For almost two years beginning in 2014, the waters along North America’s Pacific Coast endured the largest and longest-lasting marine heat wave ever recorded. Many species were devastated by ocean temperatures up to 2.4 degrees Celsius (4.3 degrees Fahrenheit) higher than normal. Kelp forests off northern California declined by more than 90 percent, an estimated million or more seabirds died, and fisheries closed up and down the coast, costing some fishing communities hundreds of millions of dollars. But one unassuming group of organisms managed to weather the unrelenting heat fairly well—by breaking the rules of biological separation between animals and plants.

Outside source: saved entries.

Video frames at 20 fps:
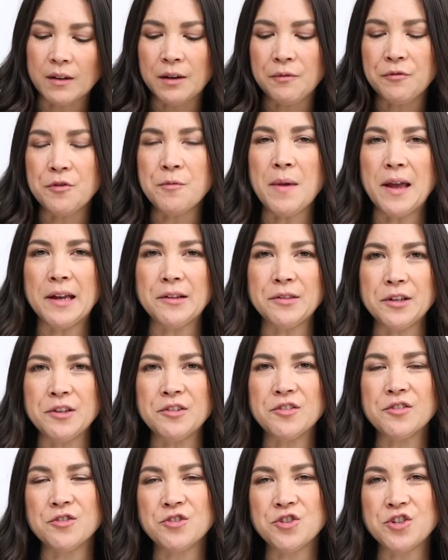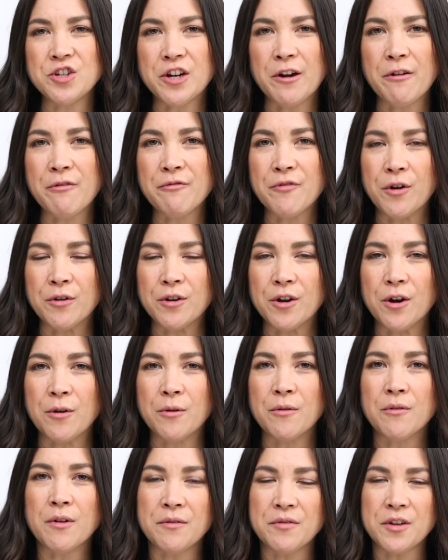If you make these, share a photo,
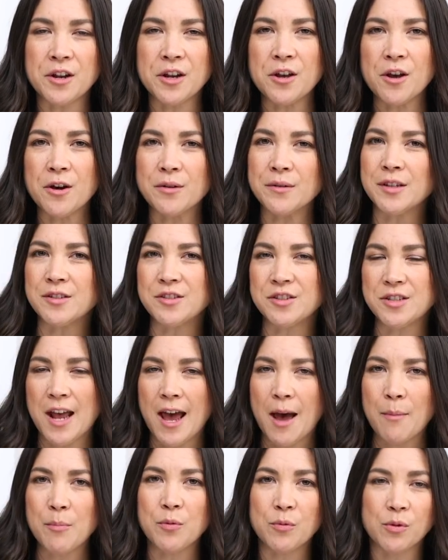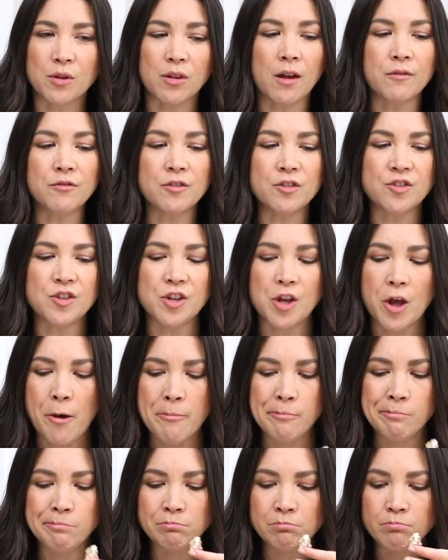a video, a snap. We'd love to see it.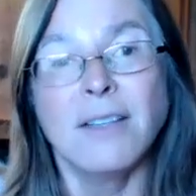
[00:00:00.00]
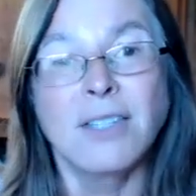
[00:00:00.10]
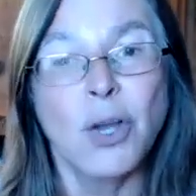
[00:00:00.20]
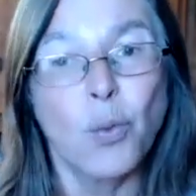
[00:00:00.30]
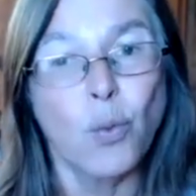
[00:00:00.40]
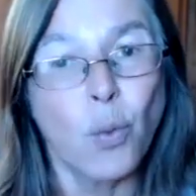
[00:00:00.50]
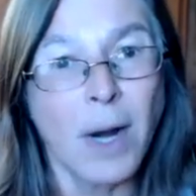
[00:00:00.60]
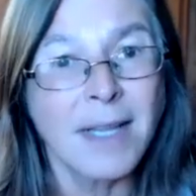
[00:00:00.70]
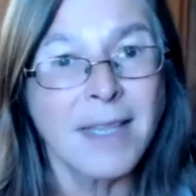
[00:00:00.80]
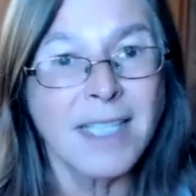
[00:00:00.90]
So
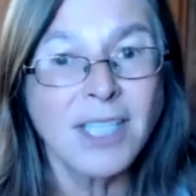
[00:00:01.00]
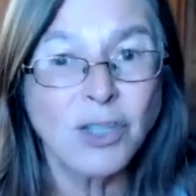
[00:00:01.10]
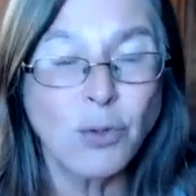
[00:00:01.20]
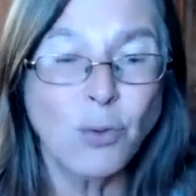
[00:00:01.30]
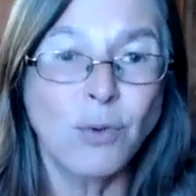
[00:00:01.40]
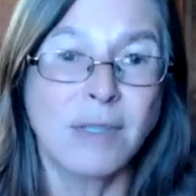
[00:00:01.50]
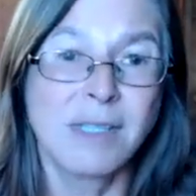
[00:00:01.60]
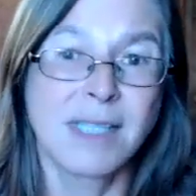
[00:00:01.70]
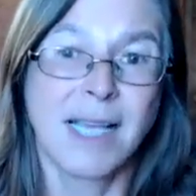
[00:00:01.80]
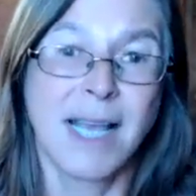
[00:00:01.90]
one of the
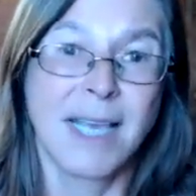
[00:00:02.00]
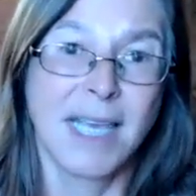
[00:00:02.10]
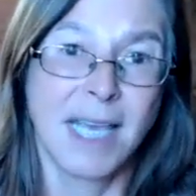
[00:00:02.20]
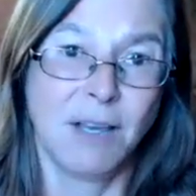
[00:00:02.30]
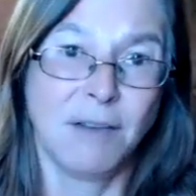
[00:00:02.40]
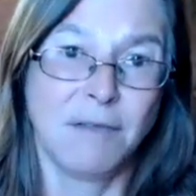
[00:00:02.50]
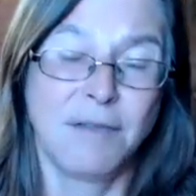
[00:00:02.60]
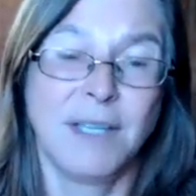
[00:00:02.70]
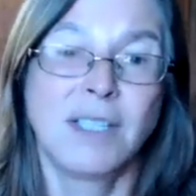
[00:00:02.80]
tools that I give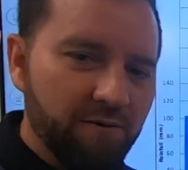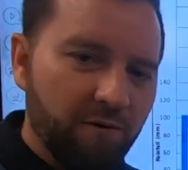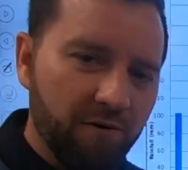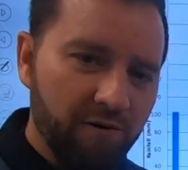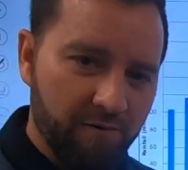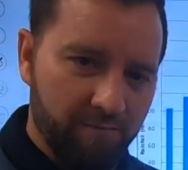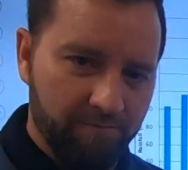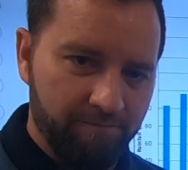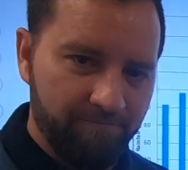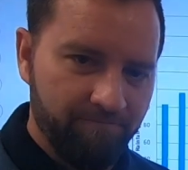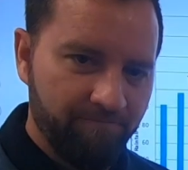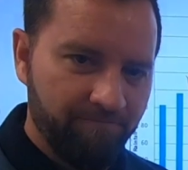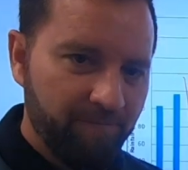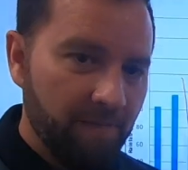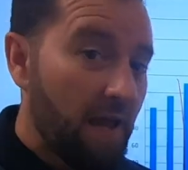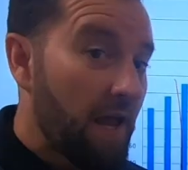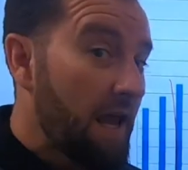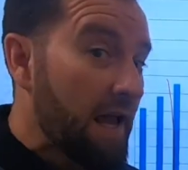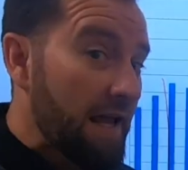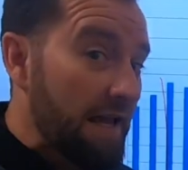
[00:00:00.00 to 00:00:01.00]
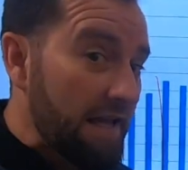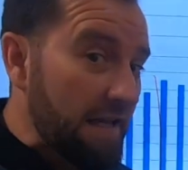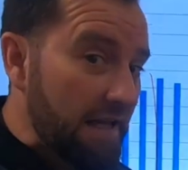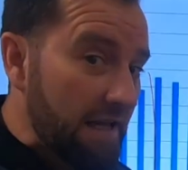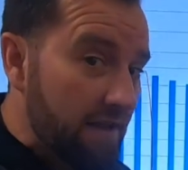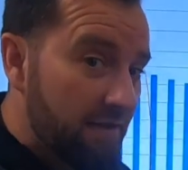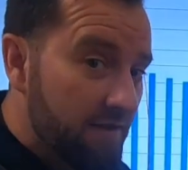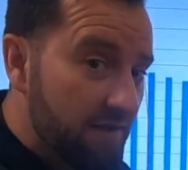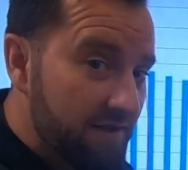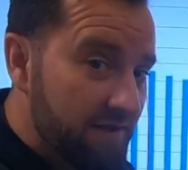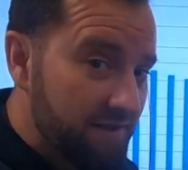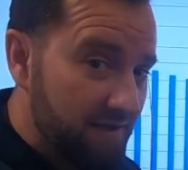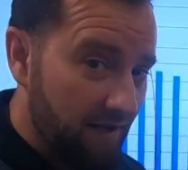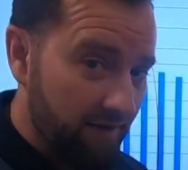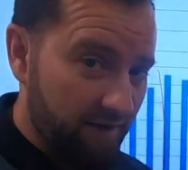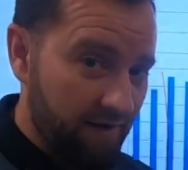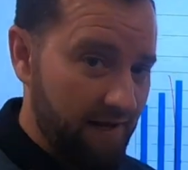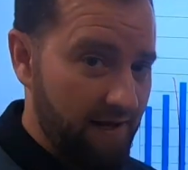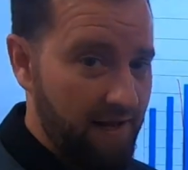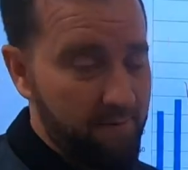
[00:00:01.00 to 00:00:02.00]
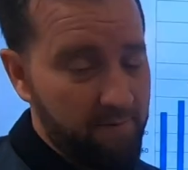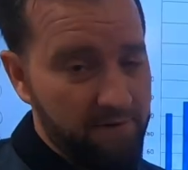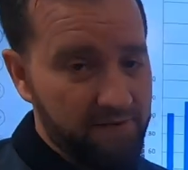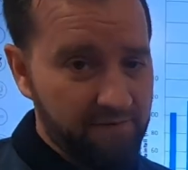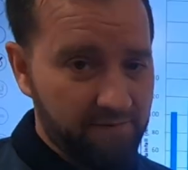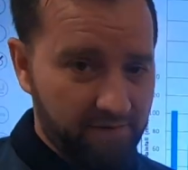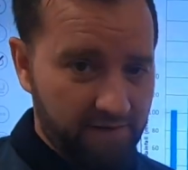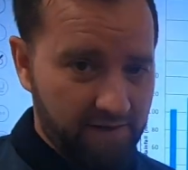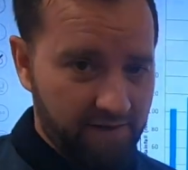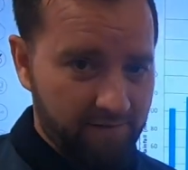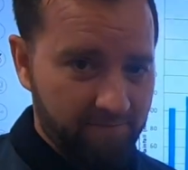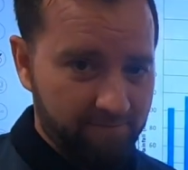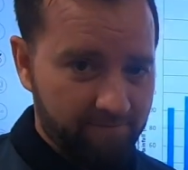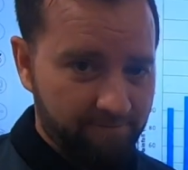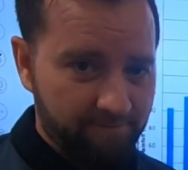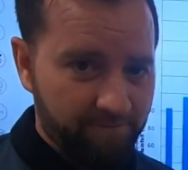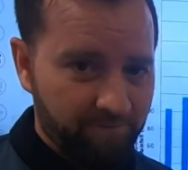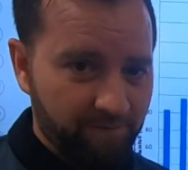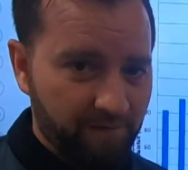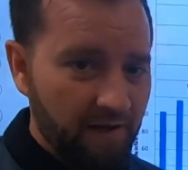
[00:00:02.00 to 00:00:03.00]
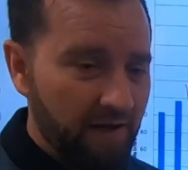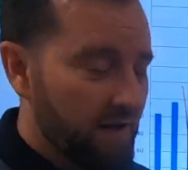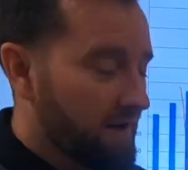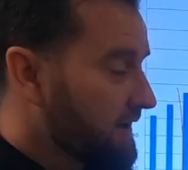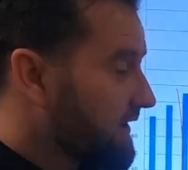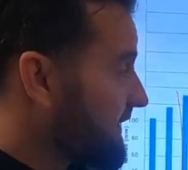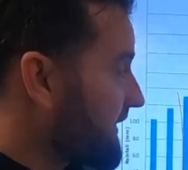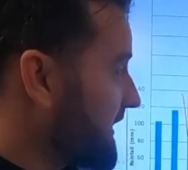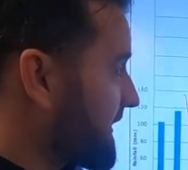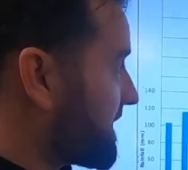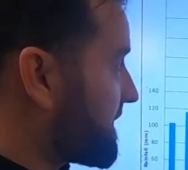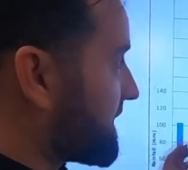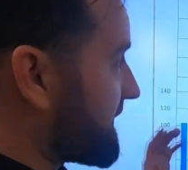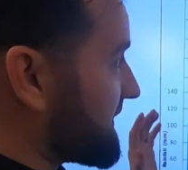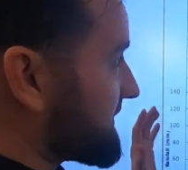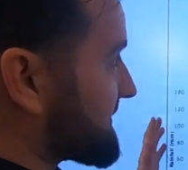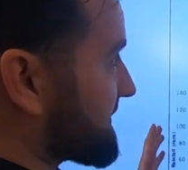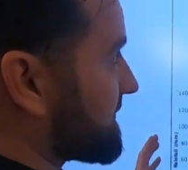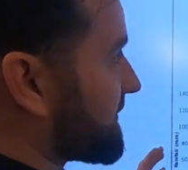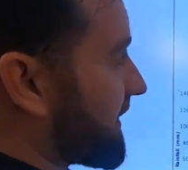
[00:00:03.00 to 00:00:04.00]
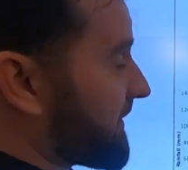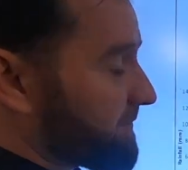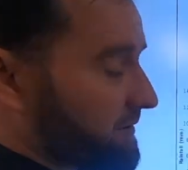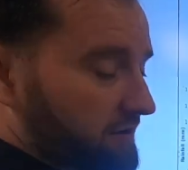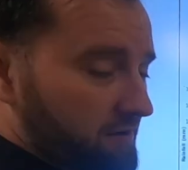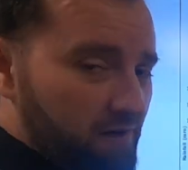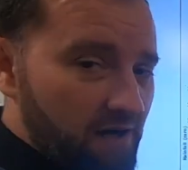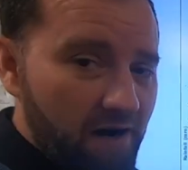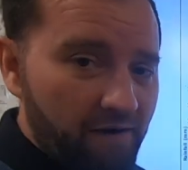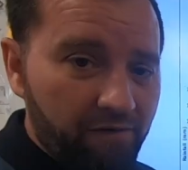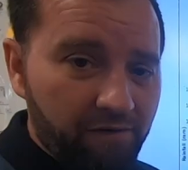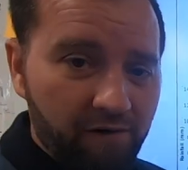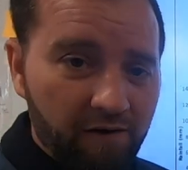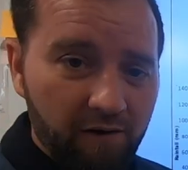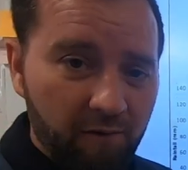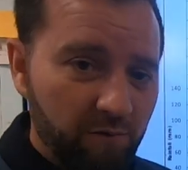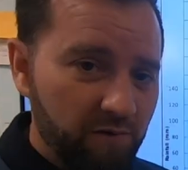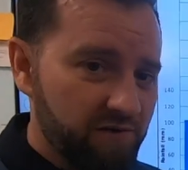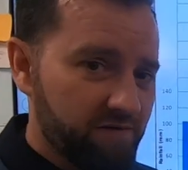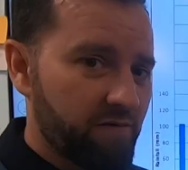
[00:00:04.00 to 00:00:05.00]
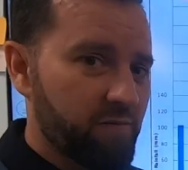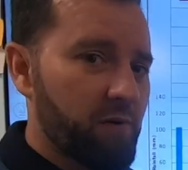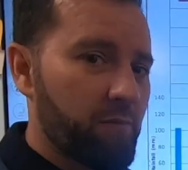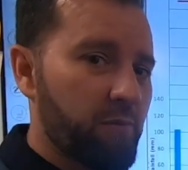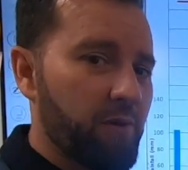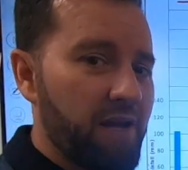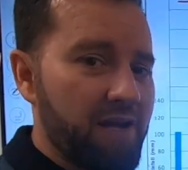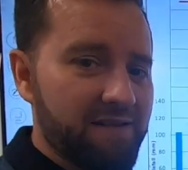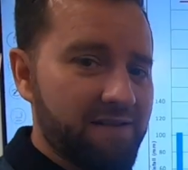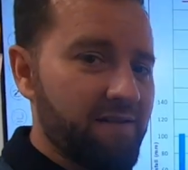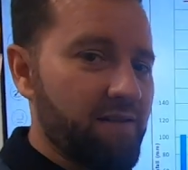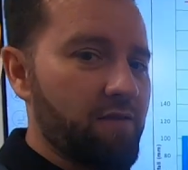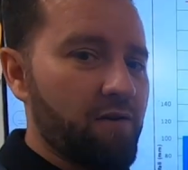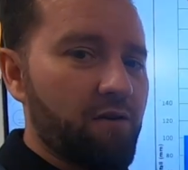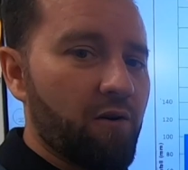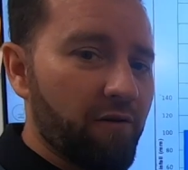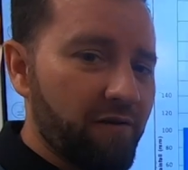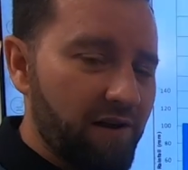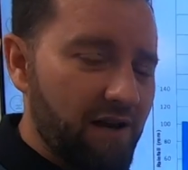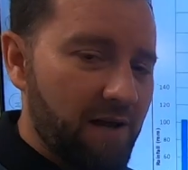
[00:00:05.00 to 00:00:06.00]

autumn in the southern hemisphere. If this climate graph was from a place in the northern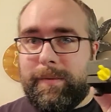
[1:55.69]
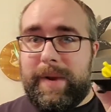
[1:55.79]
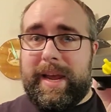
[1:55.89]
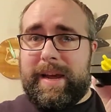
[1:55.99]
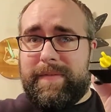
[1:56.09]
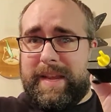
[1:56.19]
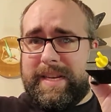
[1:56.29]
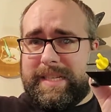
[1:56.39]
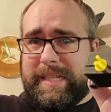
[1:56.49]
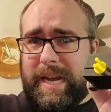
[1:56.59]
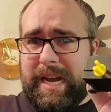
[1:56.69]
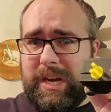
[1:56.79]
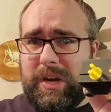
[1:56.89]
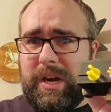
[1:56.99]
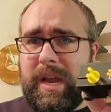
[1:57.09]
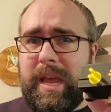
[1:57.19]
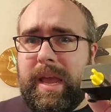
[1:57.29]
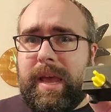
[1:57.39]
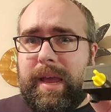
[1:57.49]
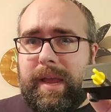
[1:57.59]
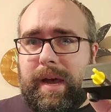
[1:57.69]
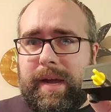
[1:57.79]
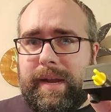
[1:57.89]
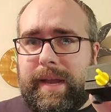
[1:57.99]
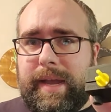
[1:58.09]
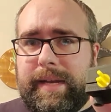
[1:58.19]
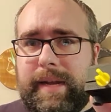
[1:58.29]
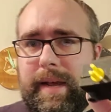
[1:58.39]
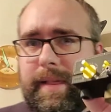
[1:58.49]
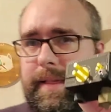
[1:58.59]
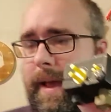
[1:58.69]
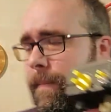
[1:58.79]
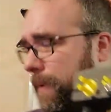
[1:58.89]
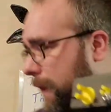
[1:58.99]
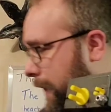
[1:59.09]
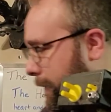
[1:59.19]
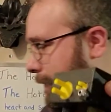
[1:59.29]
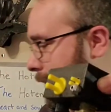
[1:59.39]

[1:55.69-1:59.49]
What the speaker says: we have the entire hot end assembly.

Now new research suggests the flexible lifestyle of these organisms could make them crucial to the survival of ocean ecosystems as climate change continues to crank up the heat.

One of the first things many people learn in biology class is that a basic line can be drawn between two of Earth’s main kinds of life. On one side there are the autotrophs, such as plants, which mostly use photosynthesis to make food out of air, water and minerals, using energy they get from light. On the other are heterotrophs, such as animals, which cannot photosynthesize and so must eat other organisms to get energy. That division is a useful starting point—but like any simplified narrative, it leaves out a lot. All over the world there are organisms called mixotrophs that combine both of these strategies.